1. Britain’s meddling in Iran during its 19th century power struggles with Russia in Central Asia.
2. Britain and the United States jointly sponsored a coup in 1953 that ousted the democratically elected prime minister, Mohammed Mossadeq. This was termed as CIA’s first overthrow of a foreign government.

Collectively all this resulted in mass civil disobedience and public demonstrations in Iran. Ten years later in 1963 the Shah’s so-called White Revolution and series of modernizing reforms brought him into conflict with an angry clergy (the mullah) from the dusty town of Khomein in central Iran the hometown of Ayatollah Khomeini.
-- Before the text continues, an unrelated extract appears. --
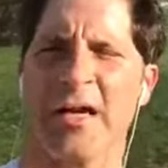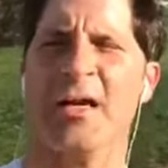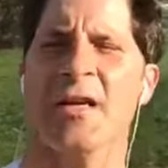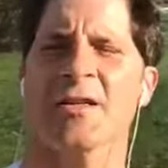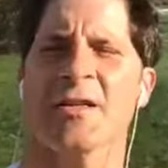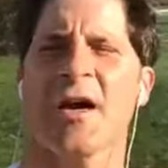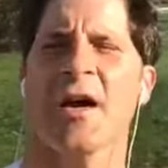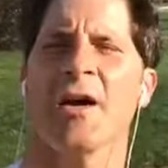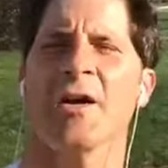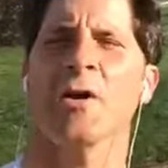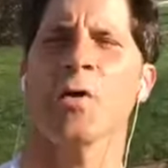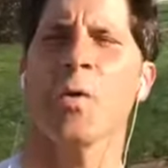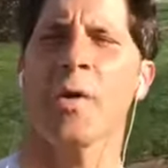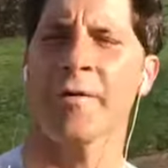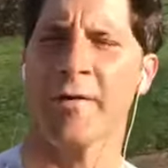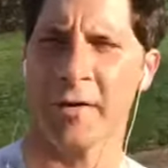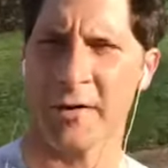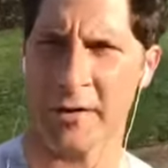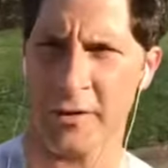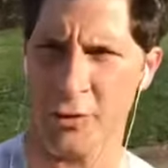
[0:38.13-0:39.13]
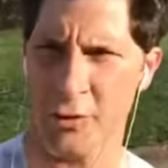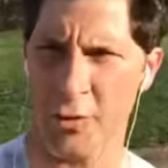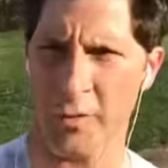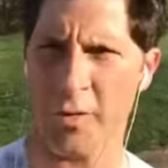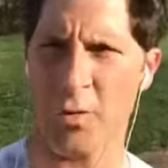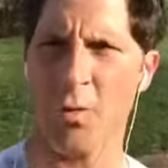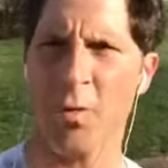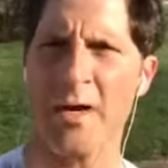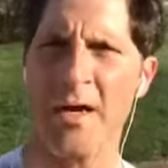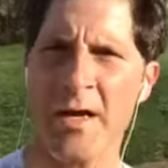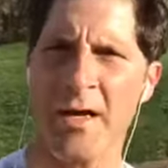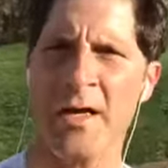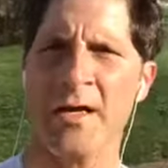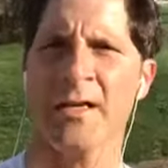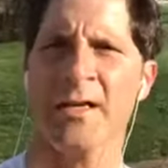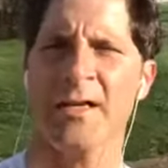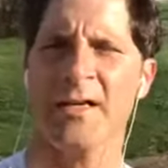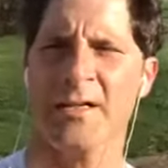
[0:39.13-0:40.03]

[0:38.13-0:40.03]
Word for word: it is unequivocally true that we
Infuriated at government encroachment on traditional areas of clerical responsibility, notably education and family law, Khomeini publicly denounced the Shah. His subsequent arrest sparked three days of rioting that left hundreds dead. He was sent into exile the following year. With cosmetic modernization in the upper class while life of the ordinary citizen lingered at the lower stream spawned a sense of frustration among the people. With the passage of time the Shah had started exercising authoritarian rule. The oil boom of 70‘s that quadrupled Iranian revenue and poured billions of dollars in the national exchequer enabled Raza Shah to indulge in luxury. Public opinion was generally suppressed and whoever dared speak against the government had either to face imprisonment or he had to flee from the country. The Shah practiced zero tolerance for people who spoke against him or his government. Ayatollah Khomeini was the only one who was successful in maintaining his struggle. Gradually the Shah’s very close associates fled to the US and Britain following his extreme and unwarranted attitude and ruthless exercise of power.2

“Mohammed Reza Shah’s rule of Iran from 1942 until 1979 spanned eight U.S. presidents. His desire for military supremacy over his neighbors and his distrust of the Soviets led him to seek a military relationship with the United States following the end of the Second World War. As the U.S.-Iranian relationship developed, the idea of arming Iran came to form a key component of U.S. policy due to waning U.S. options in the Gulf through the 1960s and an alignment in U.S. and Iranian regional policies in the early 1970s. This relationship eventually resulted in Iran wielding a military that was, on paper, within reach of becoming the world’s fifth-most-advanced force in 1978.”3

In January 1969, Richard Nixon was elected as president of the United States of America, by the time Iran was already America’s single-largest arms purchaser. In late 1972 Nixon leveraged U.S. Middle Eastern regional policy primarily around the focal point of a militarily strong, pro-American Iran. Concurrently, the Shah was encouraged and empowered to begin an unprecedented and virtually unbalanced military spending spree in what is now known as the “blank check.”4

Nixon had practically envisioned the future course of American involvement in gulf politics. He did this for two reasons,

1. Taking advantage of the situation while the British decided to withdraw their military forces from the Gulf, leaving behind a vacuum.
2. The Vietnam quagmire stressed the limits of the direct application of U.S. power in peripheral areas. Iran seemed the obvious candidate to turn to.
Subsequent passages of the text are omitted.